-- SUPPLIED MATERIAL follows --
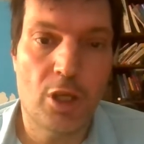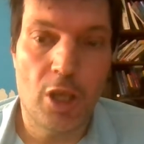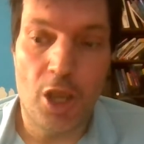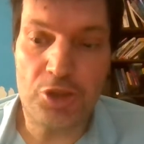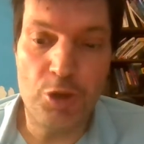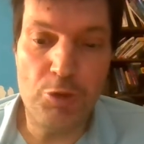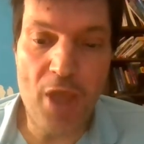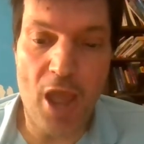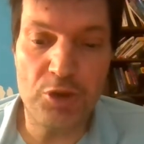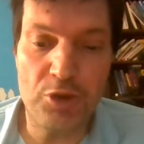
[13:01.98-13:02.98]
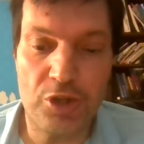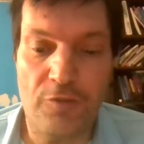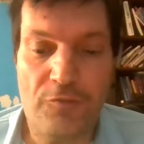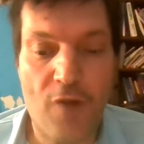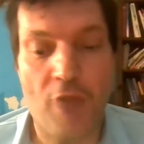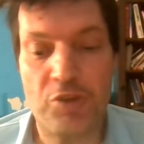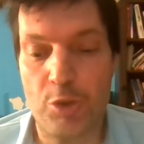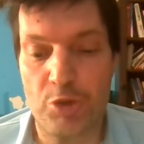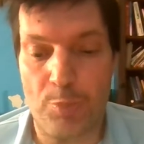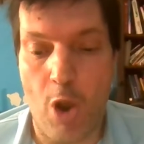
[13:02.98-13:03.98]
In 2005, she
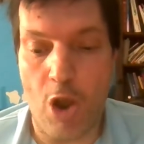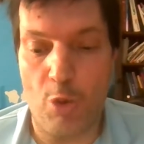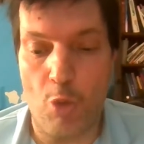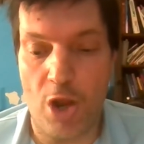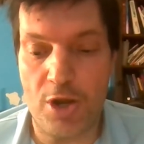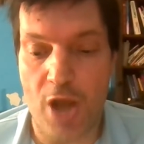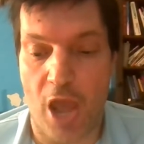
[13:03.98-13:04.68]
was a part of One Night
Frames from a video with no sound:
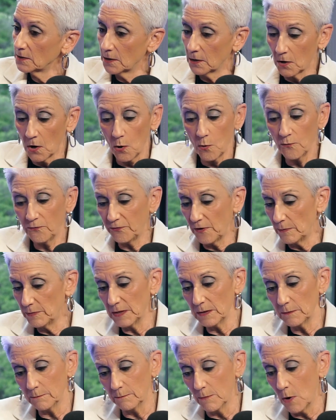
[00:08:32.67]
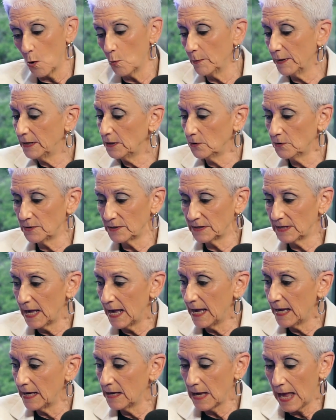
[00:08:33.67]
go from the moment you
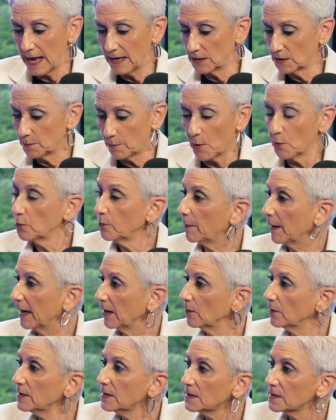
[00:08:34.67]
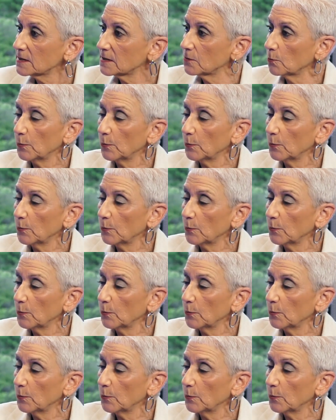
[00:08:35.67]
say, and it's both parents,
-- SUPPLIED MATERIAL concluded --
-- SUPPLIED MATERIAL follows --
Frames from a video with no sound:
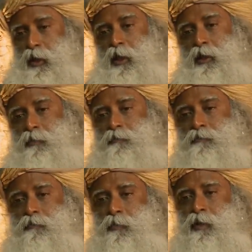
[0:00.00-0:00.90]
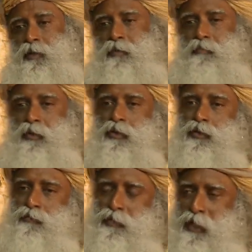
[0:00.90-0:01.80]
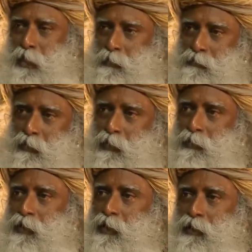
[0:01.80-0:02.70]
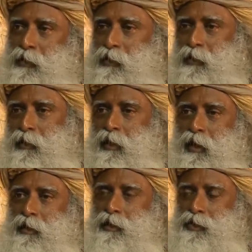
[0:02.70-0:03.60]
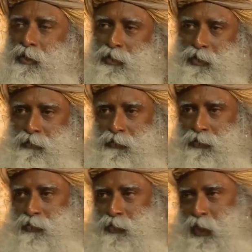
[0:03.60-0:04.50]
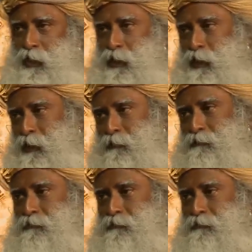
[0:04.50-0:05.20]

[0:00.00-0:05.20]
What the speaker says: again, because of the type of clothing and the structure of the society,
-- SUPPLIED MATERIAL concluded --
-- SUPPLIED MATERIAL follows --
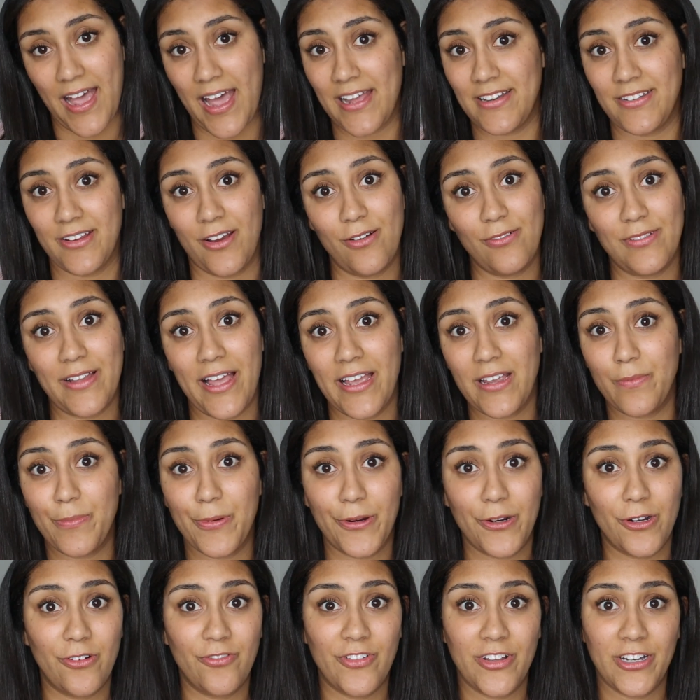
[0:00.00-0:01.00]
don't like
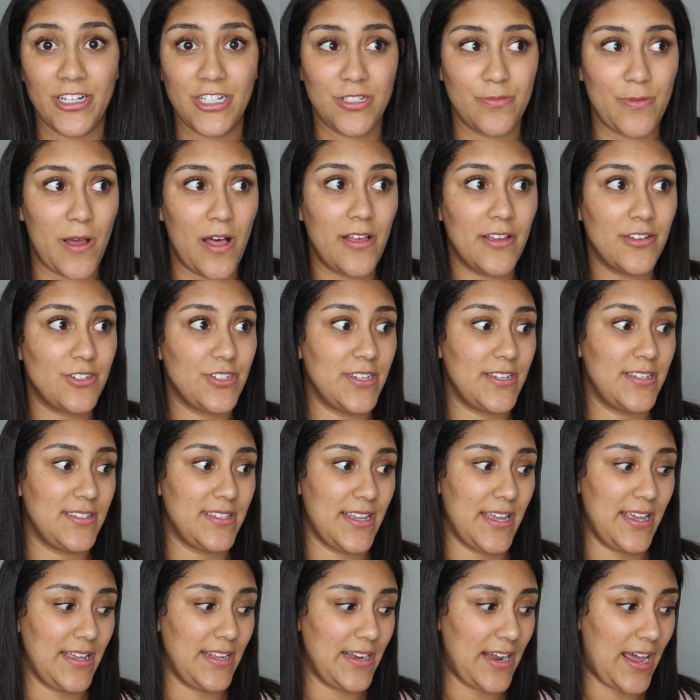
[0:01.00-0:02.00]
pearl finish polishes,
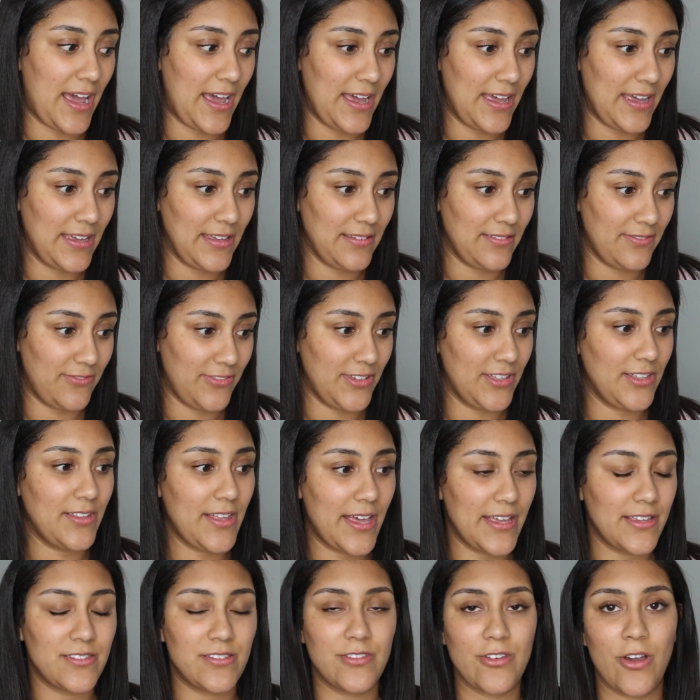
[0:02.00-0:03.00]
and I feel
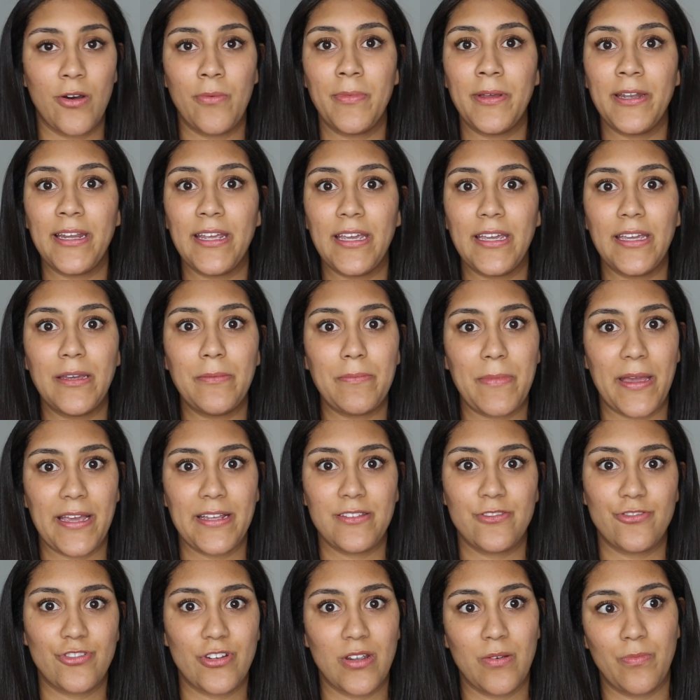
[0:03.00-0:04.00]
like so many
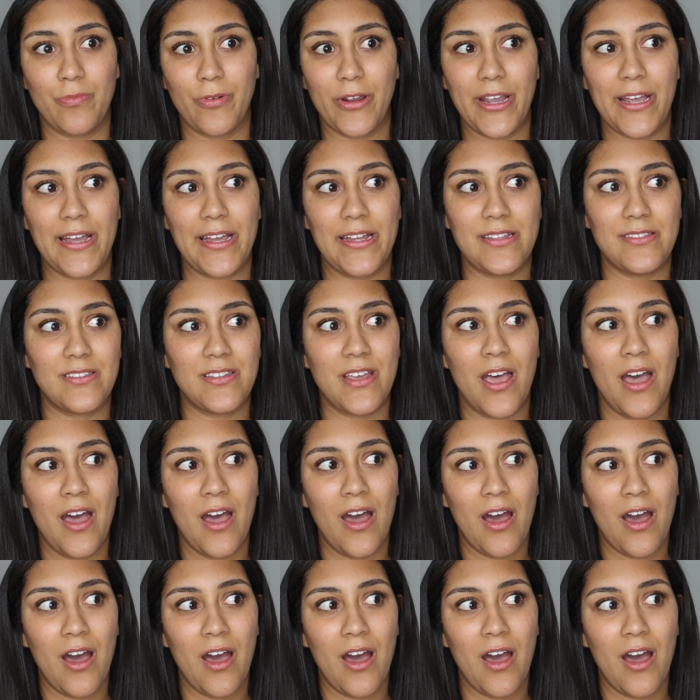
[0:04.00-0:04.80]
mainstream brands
-- SUPPLIED MATERIAL concluded --
§ YOUR TASK: From the material above, reproduce only what runs from the line holding "[0:00.90-0:01.80]" down to the line holding "What the speaker", both included, pictures excluded.

§ SOLUTION TO THIS TASK:
[0:00.90-0:01.80]
[0:01.80-0:02.70]
[0:02.70-0:03.60]
[0:03.60-0:04.50]
[0:04.50-0:05.20]

[0:00.00-0:05.20]
What the speaker says: again, because of the type of clothing and the structure of the society,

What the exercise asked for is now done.